Exercise instructions » The data below contains pictures, which are to be skipped; the lines starting at the line with "Video frames at" and ending at the line with "Verbatim transcript: And it's sort of" are to be output exactly, both ends included.

Stored items »
* * * *
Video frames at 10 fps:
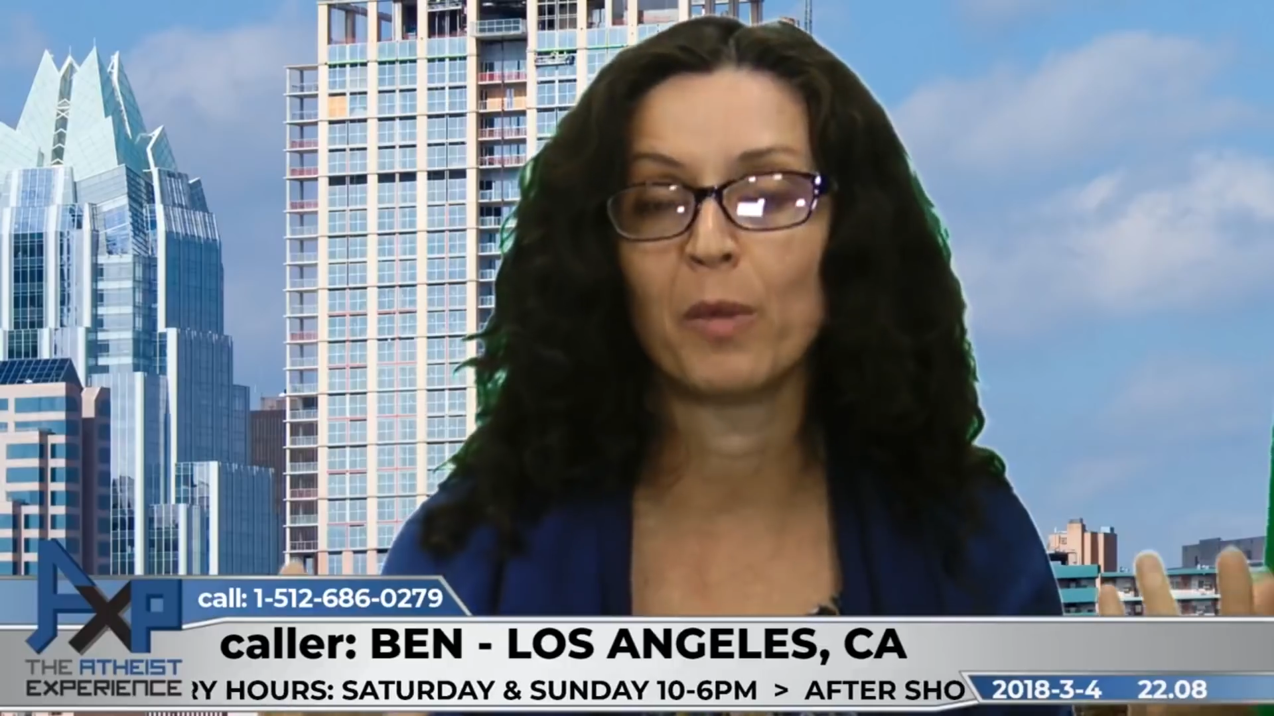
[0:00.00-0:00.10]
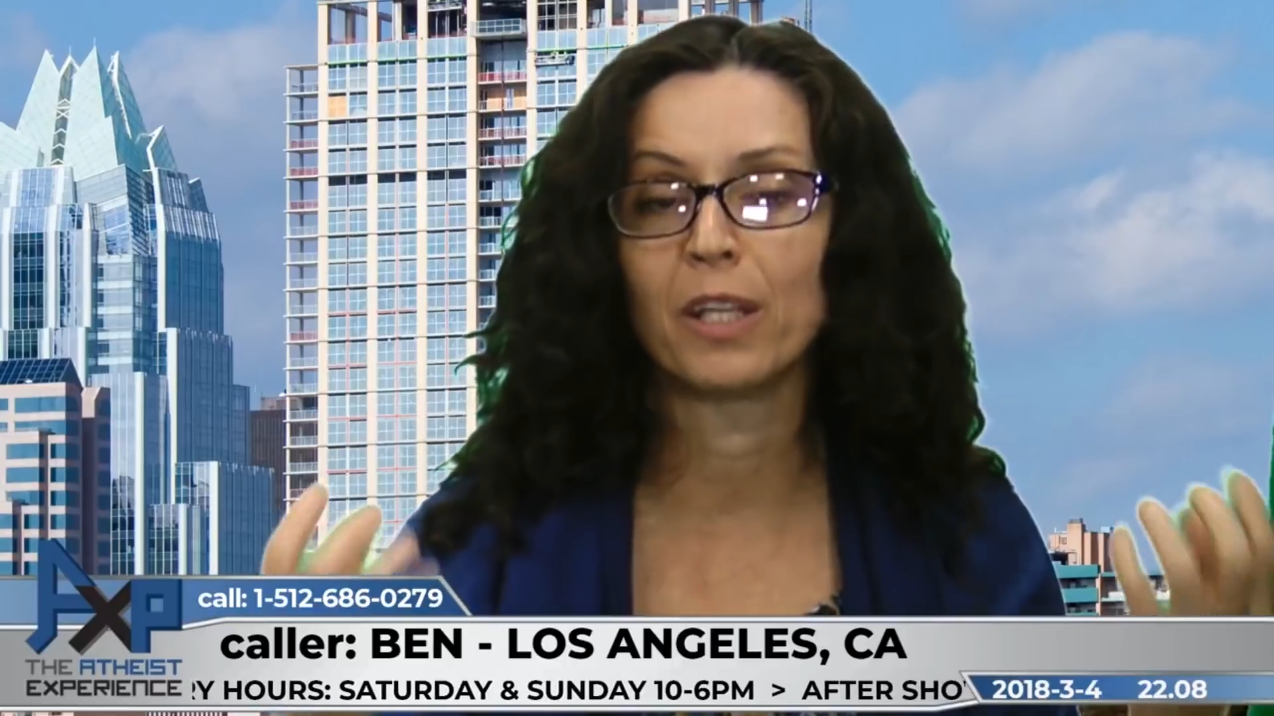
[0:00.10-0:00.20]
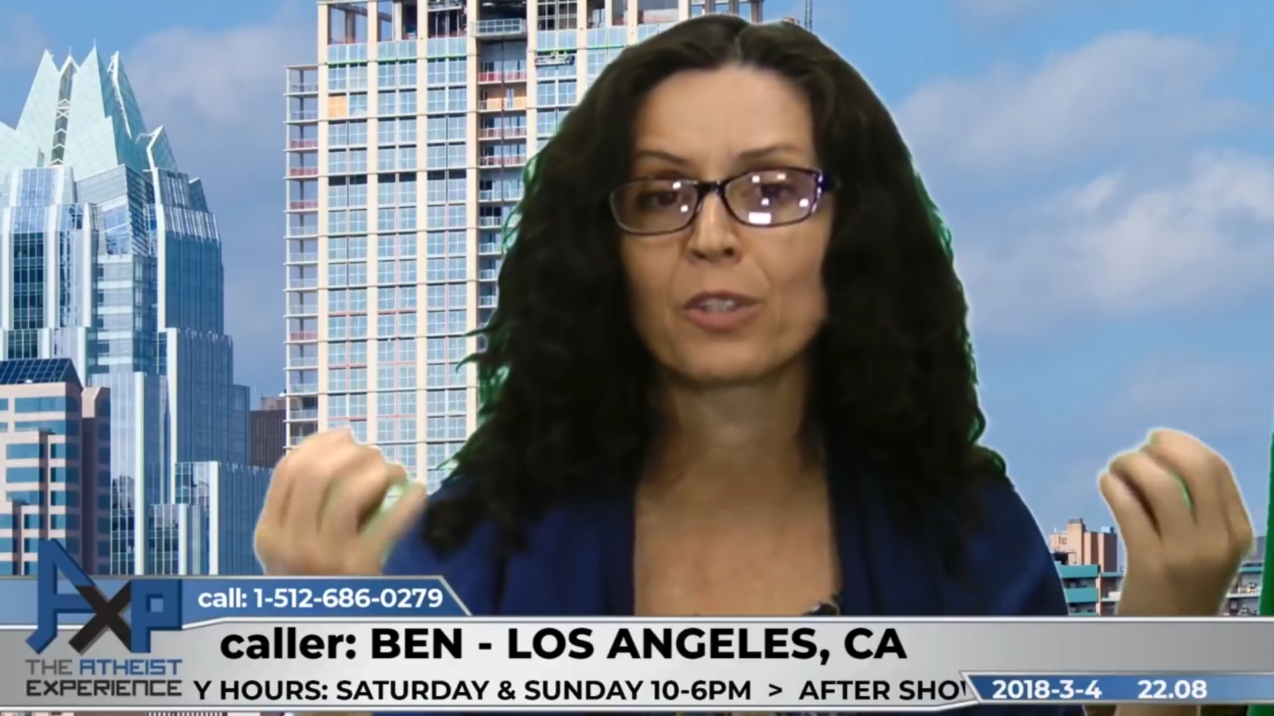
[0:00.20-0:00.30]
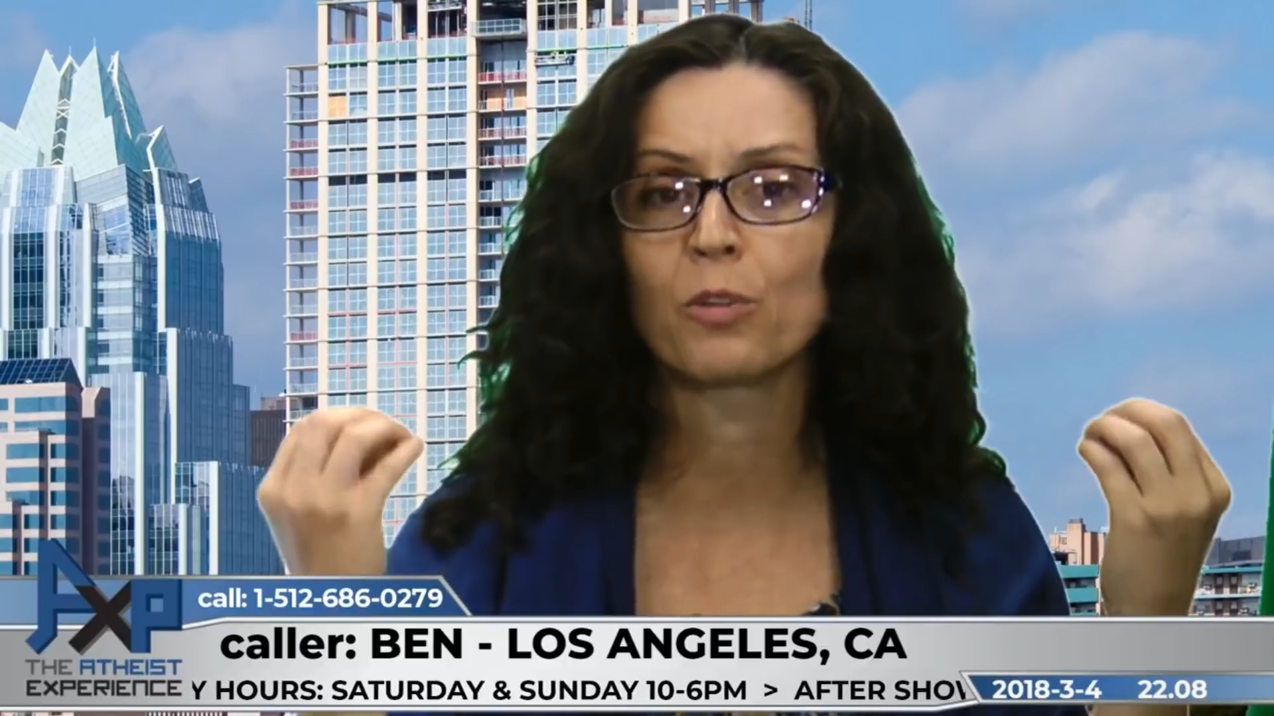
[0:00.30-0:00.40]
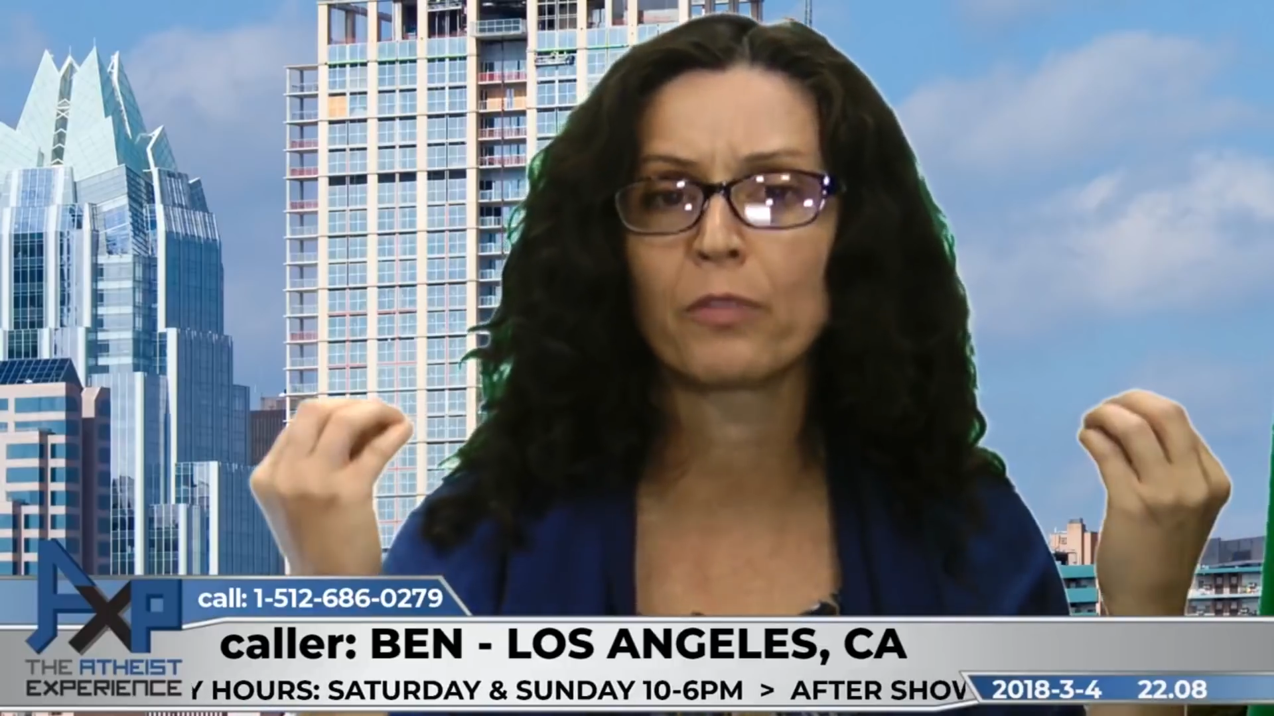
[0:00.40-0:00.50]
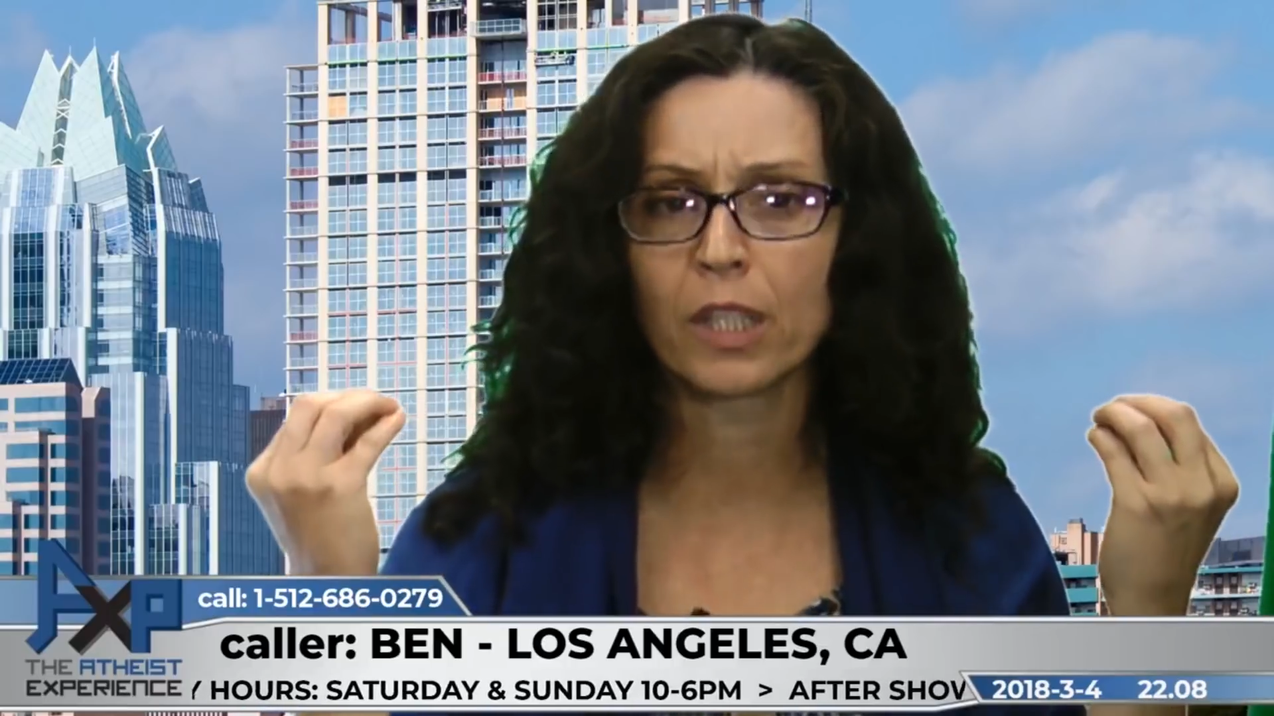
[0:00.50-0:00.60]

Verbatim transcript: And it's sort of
* * * *
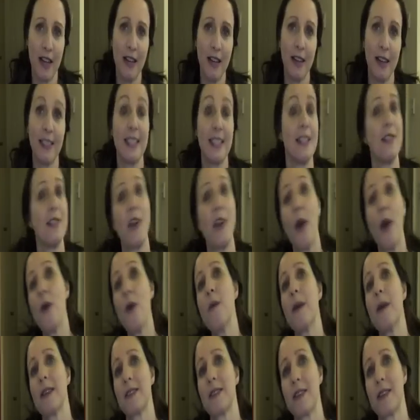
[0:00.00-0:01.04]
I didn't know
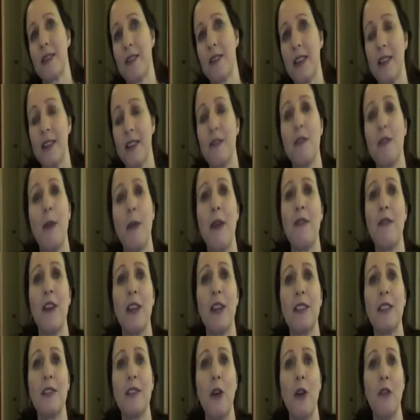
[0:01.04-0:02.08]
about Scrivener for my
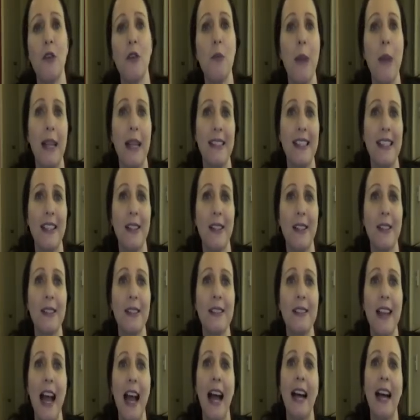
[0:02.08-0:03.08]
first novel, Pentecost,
* * * *
Result »
Video frames at 10 fps:
[0:00.00-0:00.10]
[0:00.10-0:00.20]
[0:00.20-0:00.30]
[0:00.30-0:00.40]
[0:00.40-0:00.50]
[0:00.50-0:00.60]

Verbatim transcript: And it's sort of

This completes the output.